Directions
An exact copy of the lines, starting at the top of the listing and ending with the line that has "(1050.48 s)", is the required answer. Pictures are not part of it.

Source data
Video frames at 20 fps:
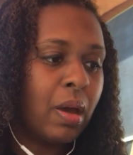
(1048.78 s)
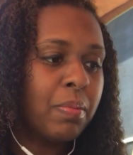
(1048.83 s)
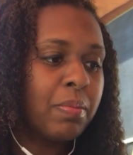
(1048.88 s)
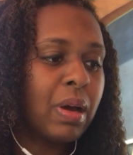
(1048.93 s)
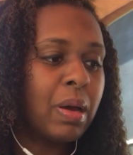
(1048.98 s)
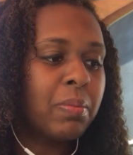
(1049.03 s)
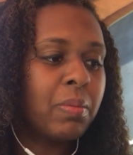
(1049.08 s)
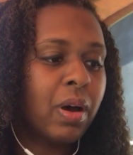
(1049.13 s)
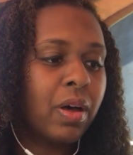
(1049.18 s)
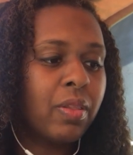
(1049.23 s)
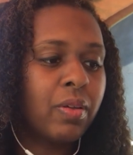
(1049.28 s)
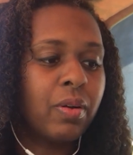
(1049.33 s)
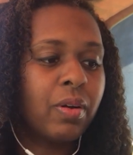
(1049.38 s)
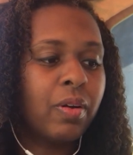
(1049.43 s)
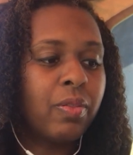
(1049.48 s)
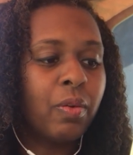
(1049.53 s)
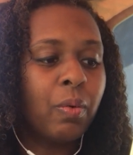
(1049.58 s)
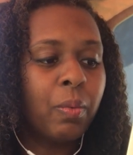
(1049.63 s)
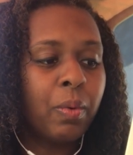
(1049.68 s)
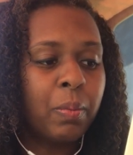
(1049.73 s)
My mother
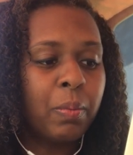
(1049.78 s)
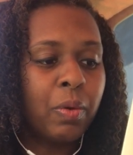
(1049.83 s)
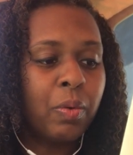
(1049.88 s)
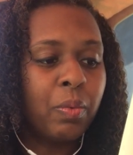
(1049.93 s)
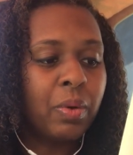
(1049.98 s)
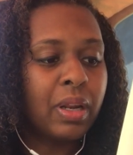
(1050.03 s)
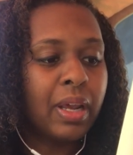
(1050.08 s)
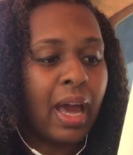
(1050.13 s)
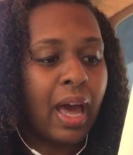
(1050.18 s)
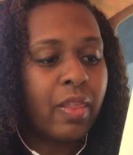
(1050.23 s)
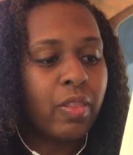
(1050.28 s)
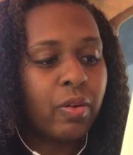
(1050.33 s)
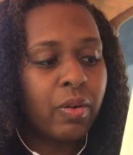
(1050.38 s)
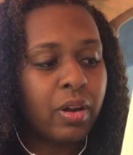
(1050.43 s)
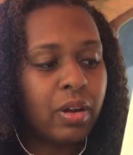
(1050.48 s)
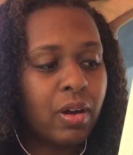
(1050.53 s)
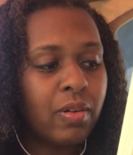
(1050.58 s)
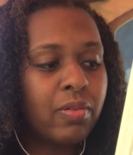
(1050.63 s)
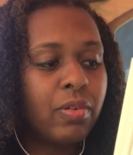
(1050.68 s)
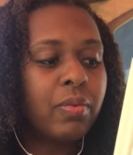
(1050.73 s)
and the women would gather
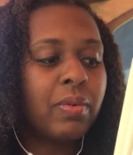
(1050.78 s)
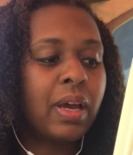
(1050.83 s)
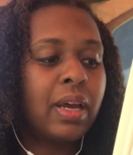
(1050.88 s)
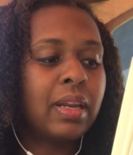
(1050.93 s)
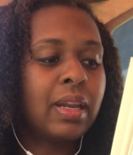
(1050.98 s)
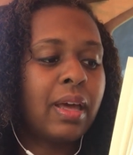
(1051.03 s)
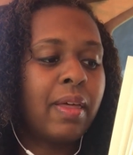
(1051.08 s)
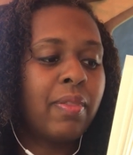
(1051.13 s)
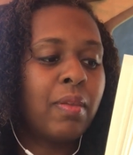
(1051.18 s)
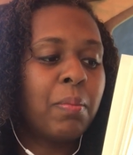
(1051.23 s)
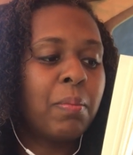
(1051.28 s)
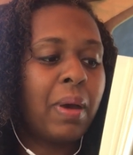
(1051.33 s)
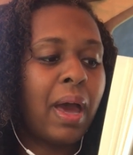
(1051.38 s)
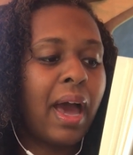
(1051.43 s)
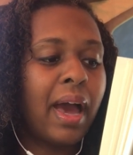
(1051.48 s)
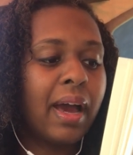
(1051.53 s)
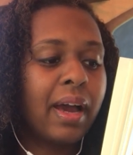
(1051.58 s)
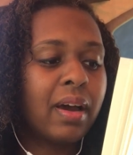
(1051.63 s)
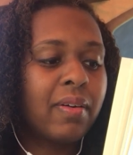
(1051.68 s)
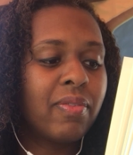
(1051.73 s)
on our veranda in the back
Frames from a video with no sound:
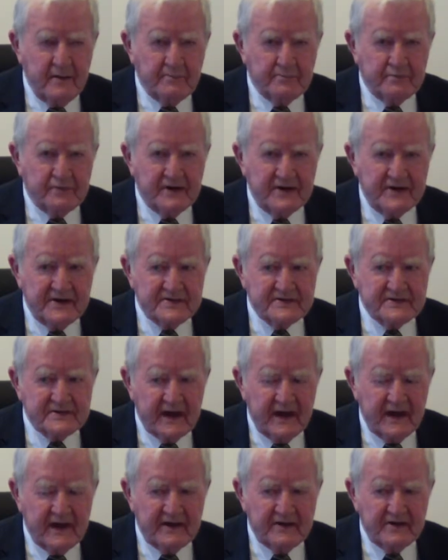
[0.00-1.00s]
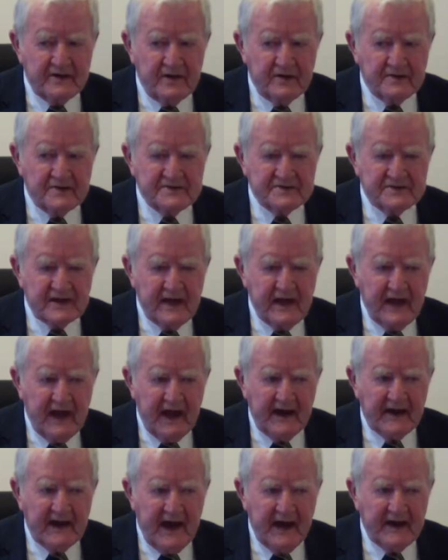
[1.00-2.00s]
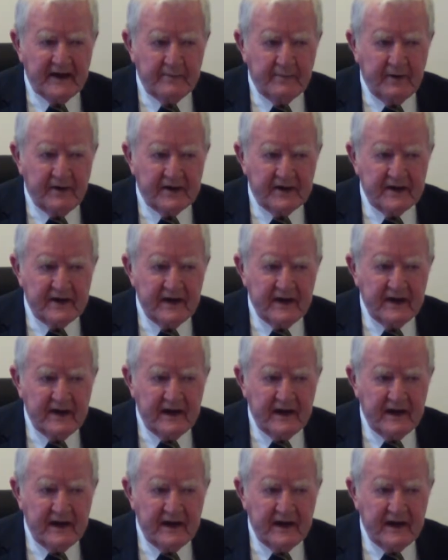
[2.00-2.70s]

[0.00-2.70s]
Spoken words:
priests and nuns and anybody,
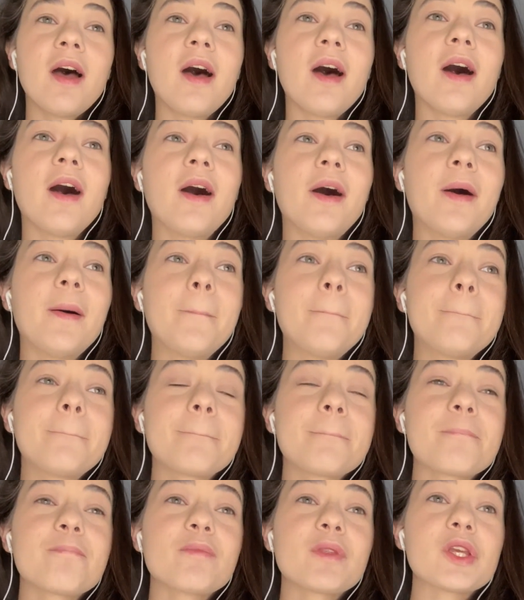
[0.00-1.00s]
Um,
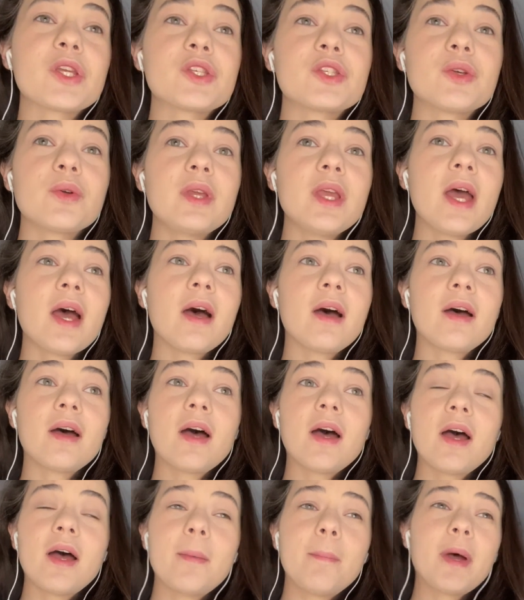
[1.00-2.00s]
so yeah,
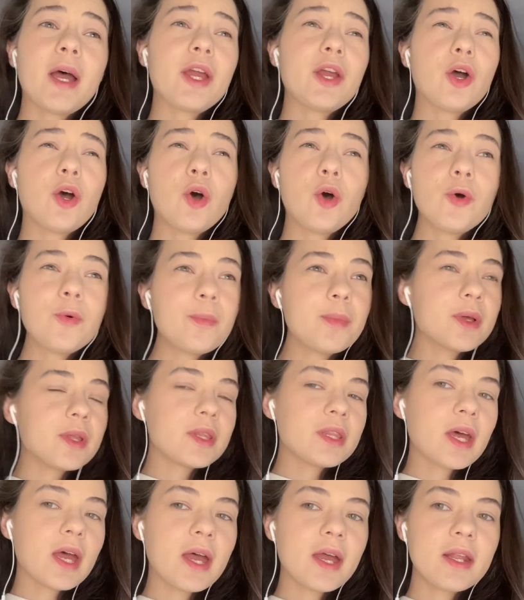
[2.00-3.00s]
um, I hope
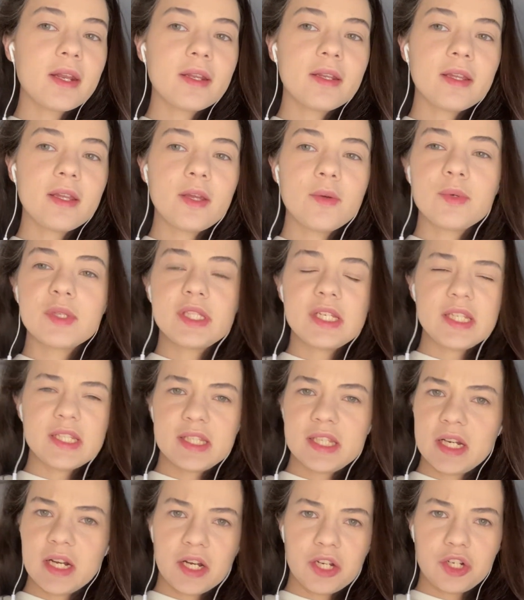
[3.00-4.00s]
that it was
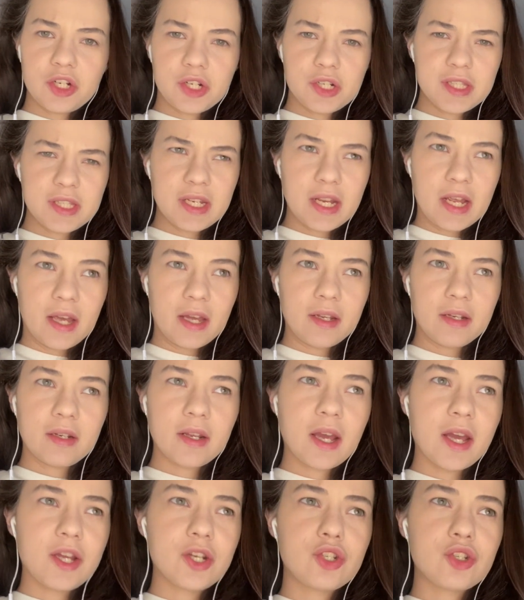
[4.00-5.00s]
easy to understand.
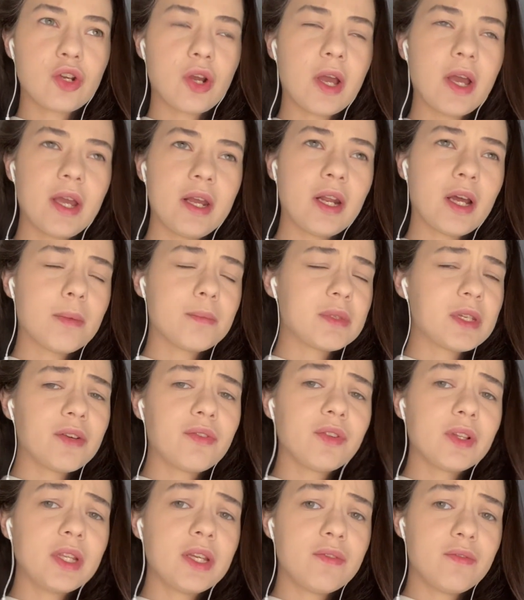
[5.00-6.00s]
I tried, I'm
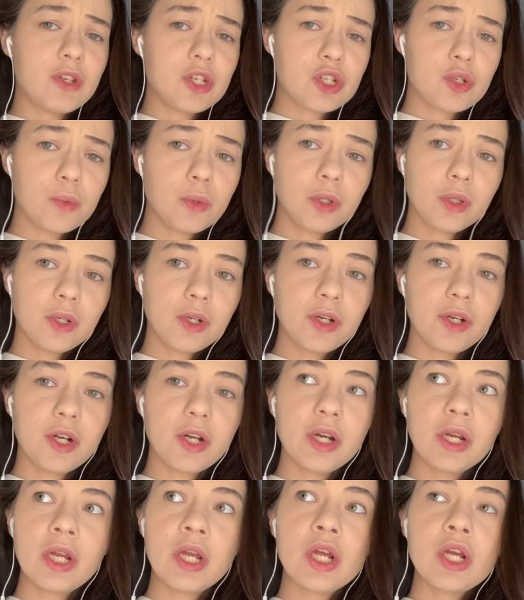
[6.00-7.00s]
definitely a visual
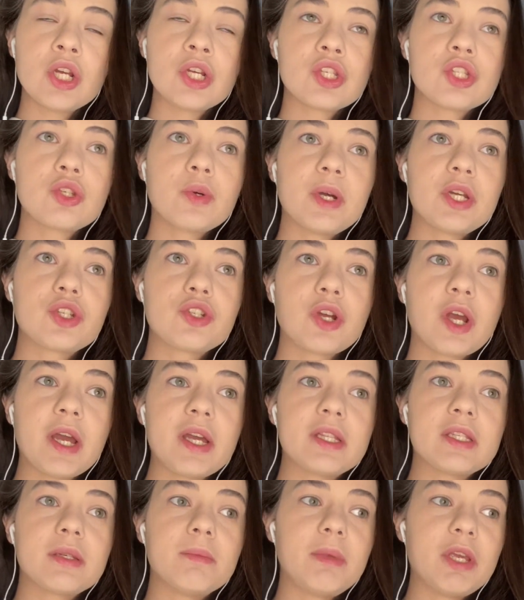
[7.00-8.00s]
learner, so I
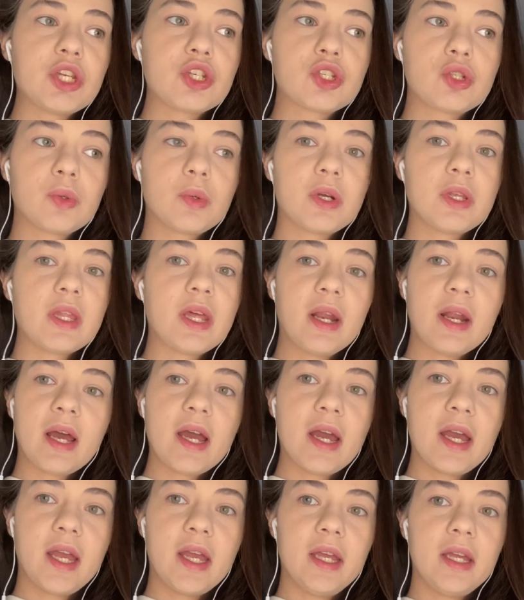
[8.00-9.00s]
tried to make sure that
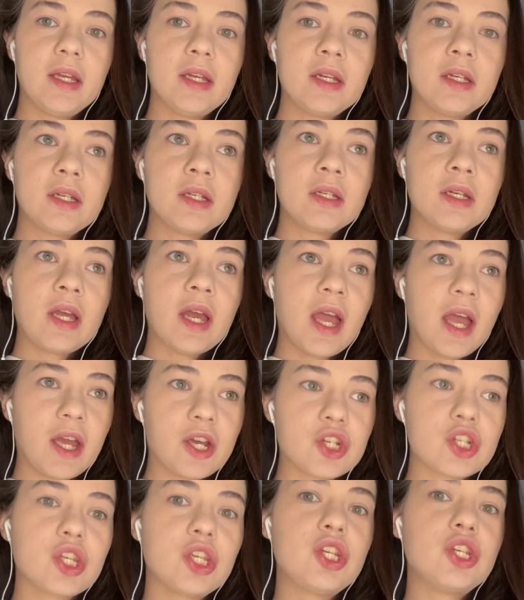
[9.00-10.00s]
I
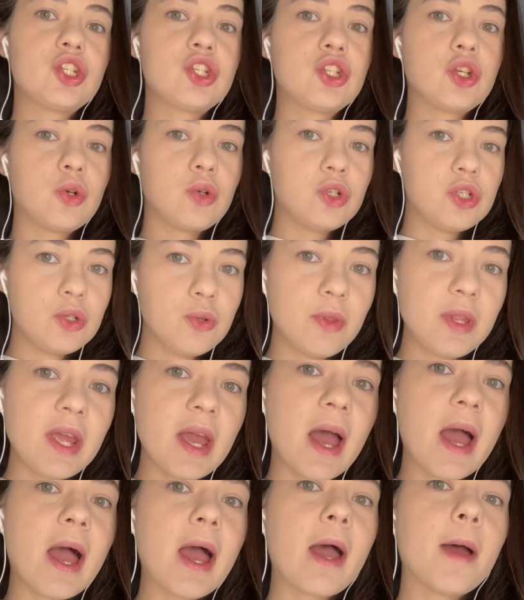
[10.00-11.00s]
actually showed you the
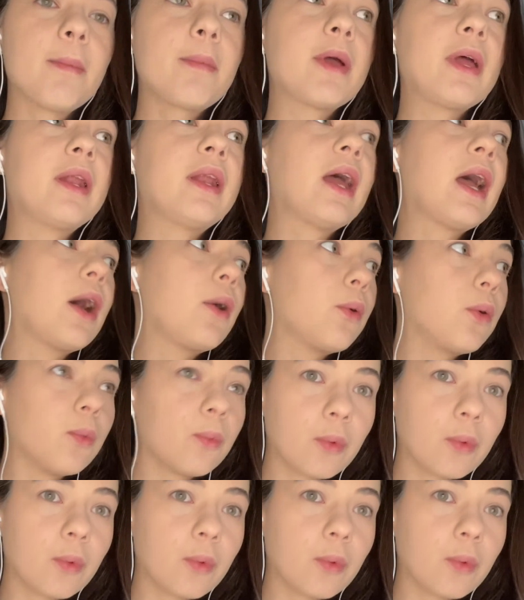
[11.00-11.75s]
app and how it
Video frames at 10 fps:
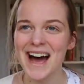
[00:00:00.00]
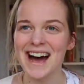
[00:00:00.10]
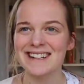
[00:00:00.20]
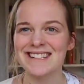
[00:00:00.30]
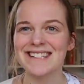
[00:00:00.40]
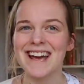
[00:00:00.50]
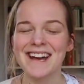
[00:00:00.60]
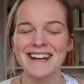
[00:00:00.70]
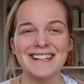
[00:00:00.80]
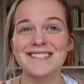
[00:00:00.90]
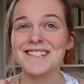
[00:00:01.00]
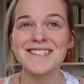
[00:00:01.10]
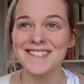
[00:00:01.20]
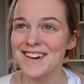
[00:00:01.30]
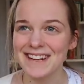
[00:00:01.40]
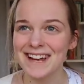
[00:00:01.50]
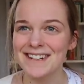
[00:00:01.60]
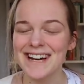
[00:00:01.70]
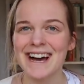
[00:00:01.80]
and it's just so clever.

Finished task
Video frames at 20 fps:
(1048.78 s)
(1048.83 s)
(1048.88 s)
(1048.93 s)
(1048.98 s)
(1049.03 s)
(1049.08 s)
(1049.13 s)
(1049.18 s)
(1049.23 s)
(1049.28 s)
(1049.33 s)
(1049.38 s)
(1049.43 s)
(1049.48 s)
(1049.53 s)
(1049.58 s)
(1049.63 s)
(1049.68 s)
(1049.73 s)
My mother
(1049.78 s)
(1049.83 s)
(1049.88 s)
(1049.93 s)
(1049.98 s)
(1050.03 s)
(1050.08 s)
(1050.13 s)
(1050.18 s)
(1050.23 s)
(1050.28 s)
(1050.33 s)
(1050.38 s)
(1050.43 s)
(1050.48 s)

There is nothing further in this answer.